🤖 AI Summary
This work addresses the common practice of optimizing large language model training in isolation due to constraints in data, memory, and compute resources, which lacks a holistic perspective. The authors propose a unified resource-aware decision framework that systematically integrates data efficiency, memory compression, and compute budget-aware strategies. They demonstrate that optimal data selection critically depends on both task objectives and resource constraints, and reveal that memory—not computational power—is often the primary bottleneck in fine-tuning. By combining learning-dynamics-, gradient-, and influence-based data pruning with adaptive stopping criteria and inference allocation mechanisms, the framework establishes a systematic approach for efficient training and deployment under limited resources, substantially improving overall resource utilization efficiency.
📝 Abstract
Resource constraints increasingly determine what can be trained, fine-tuned, and deployed in large language models (LLMs), yet efficiency is often studied through isolated techniques rather than as an interacting system of limits. This survey adopts a constraint-centric perspective and organizes recent progress around three coupled bottlenecks: data efficiency (what to train on), memory efficiency (how to fit training), and compute budget awareness (when and where to spend FLOPs). On the data axis, we review selection and pruning methods that maximize learning per token, ranging from scalable proxy signals based on learning dynamics to gradient- and influence-based scoring, as well as difficulty-aware and curriculum-style strategies. We highlight emerging evidence that different notions of good data dominate in different regimes, implying that optimal subsets depend on the task objective and resource budget rather than being universal.
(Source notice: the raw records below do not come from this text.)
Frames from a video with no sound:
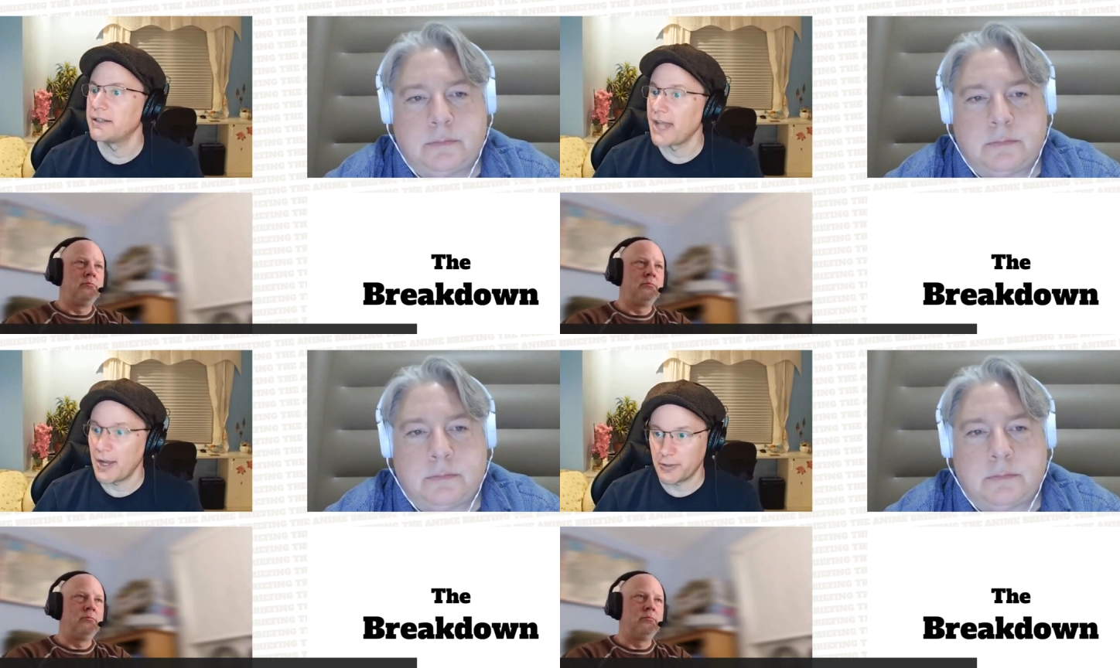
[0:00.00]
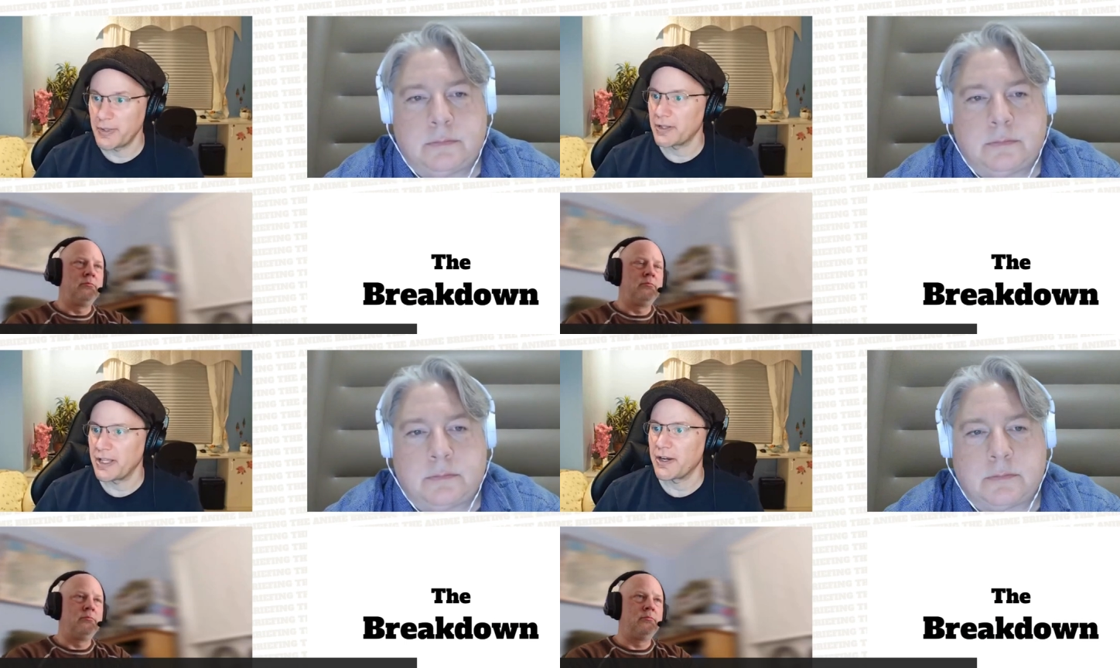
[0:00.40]
Speaker 1: Now, to be
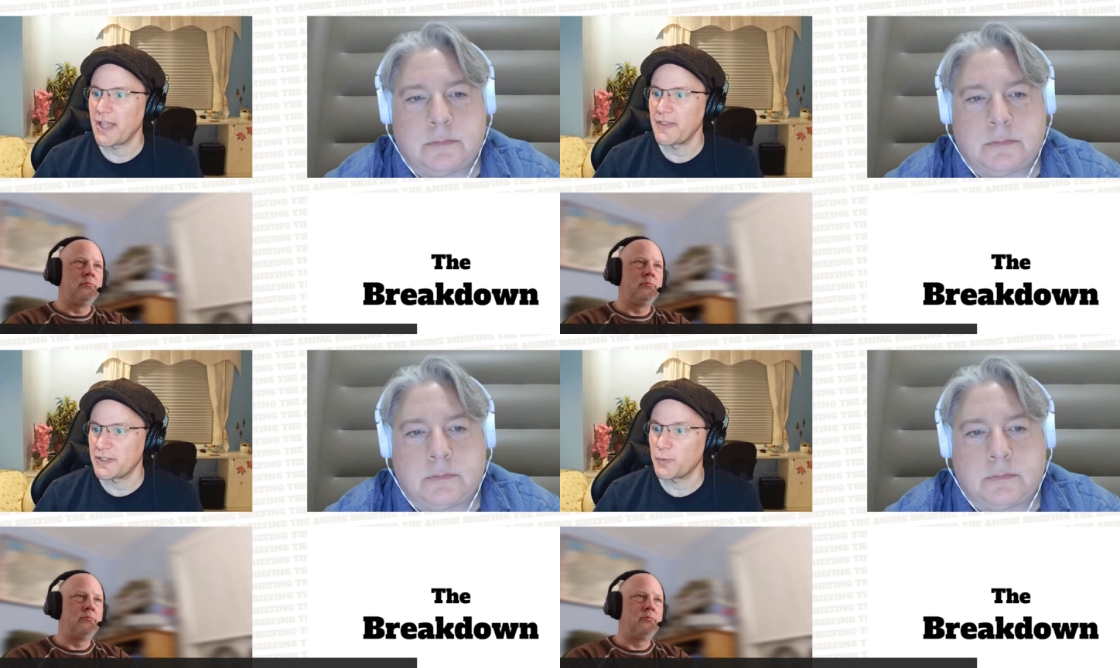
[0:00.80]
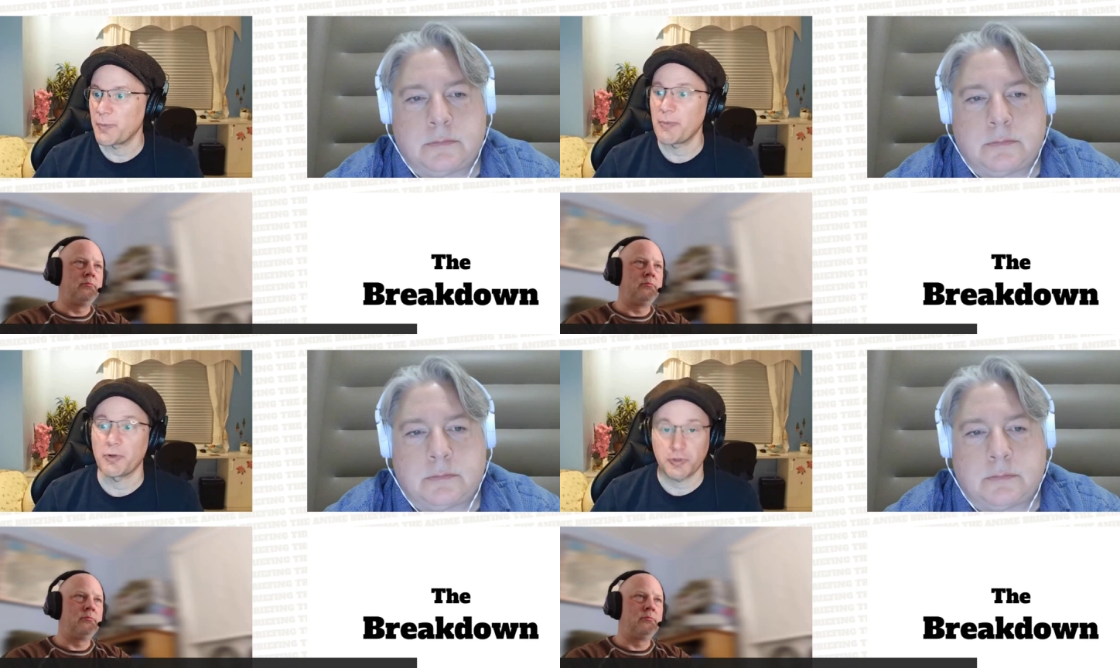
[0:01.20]
clear, again, this is what
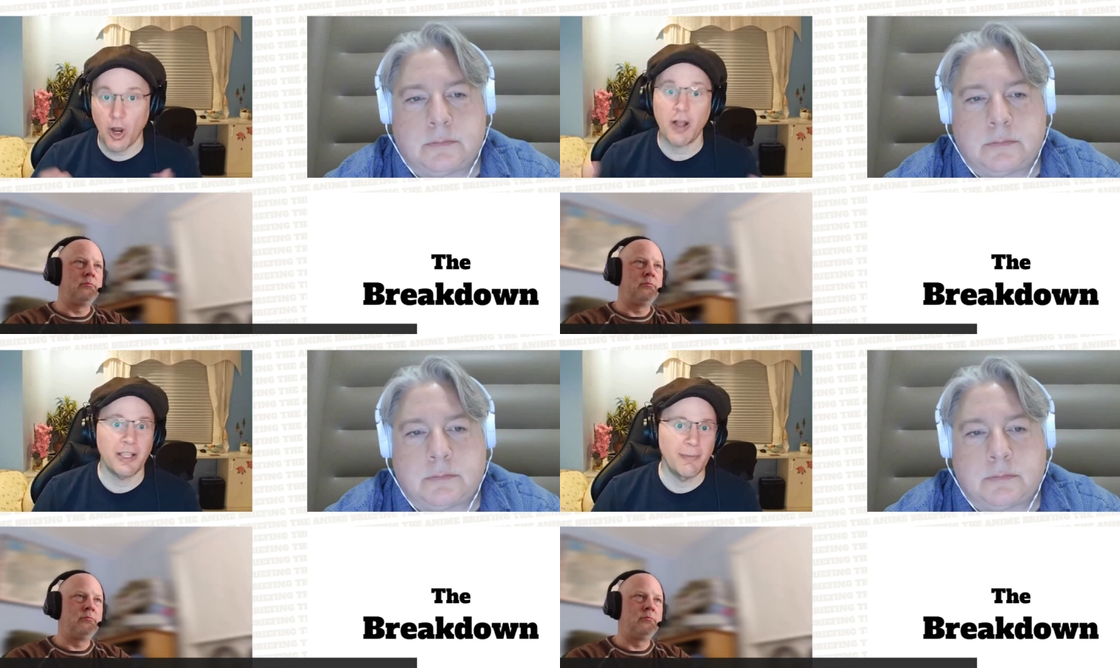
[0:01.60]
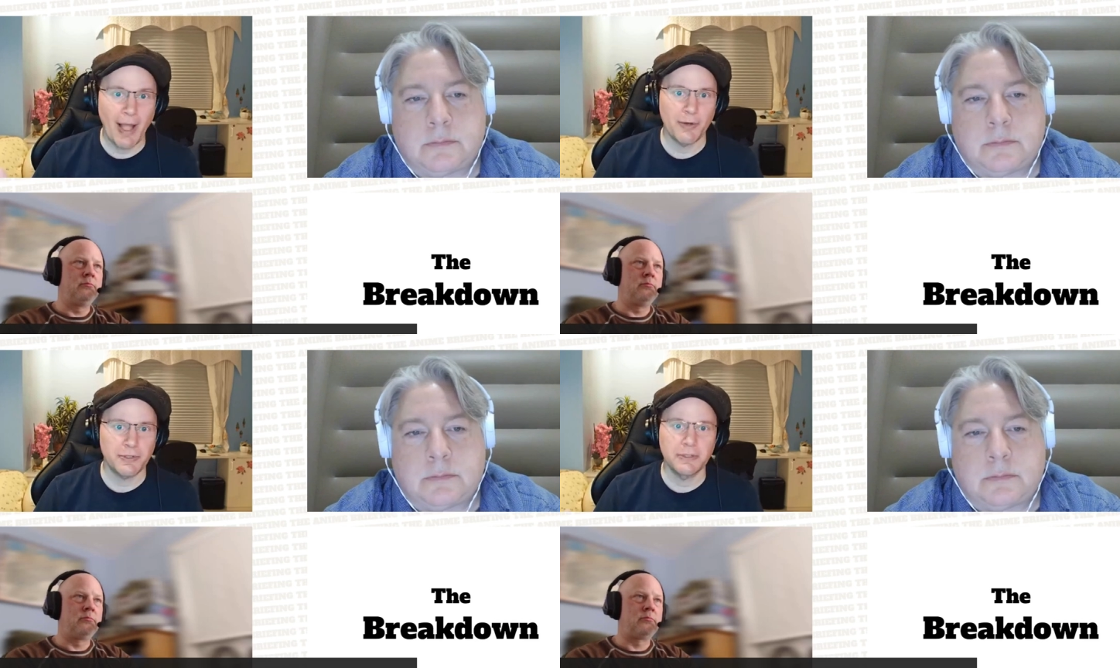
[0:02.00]
people are talking
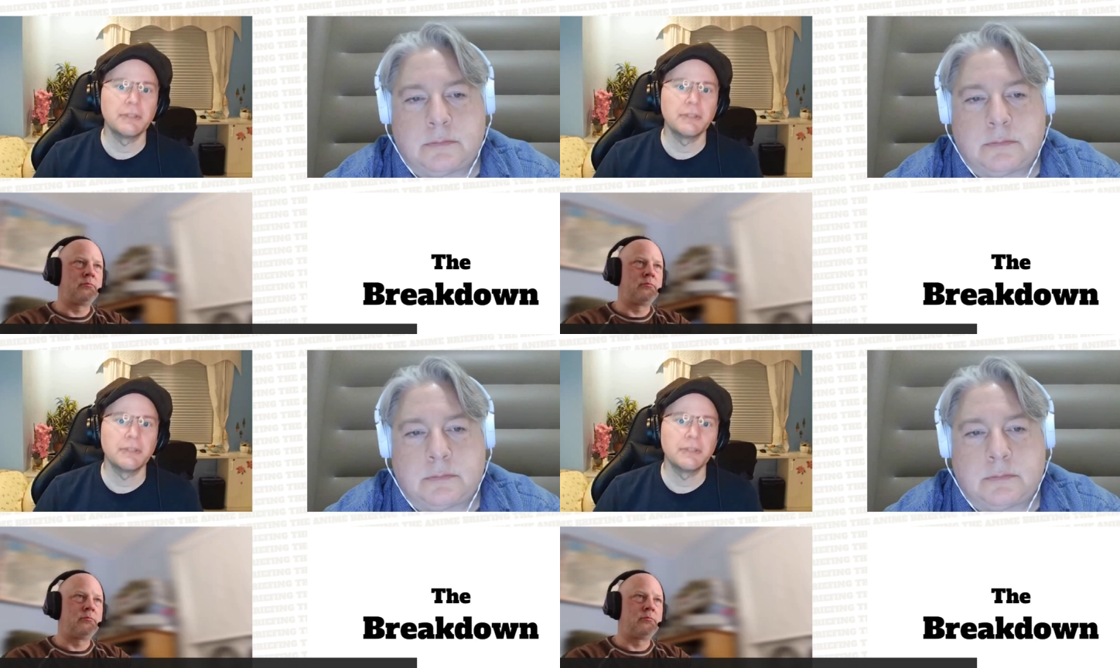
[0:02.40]
about.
On the systems side, we show that GPU memory, not raw compute, is often the dominant bottleneck in fine-tuning, and that effective scaling requires jointly reducing weight storage, optimizer states, and activation memory rather than optimizing any single component in isolation. Beyond memory, we frame training and inference as compute-governed processes in which optimization, data selection, and decoding must explicitly account for finite FLOP budgets. We review evidence for compute-optimal allocation and stopping rules, where computation should be halted or reallocated once marginal performance gains fall below a budget-dependent threshold. Together, these results unify compute-aware data selection, scaling laws, and adaptive inference under a common principle of resource-conditioned decision-making.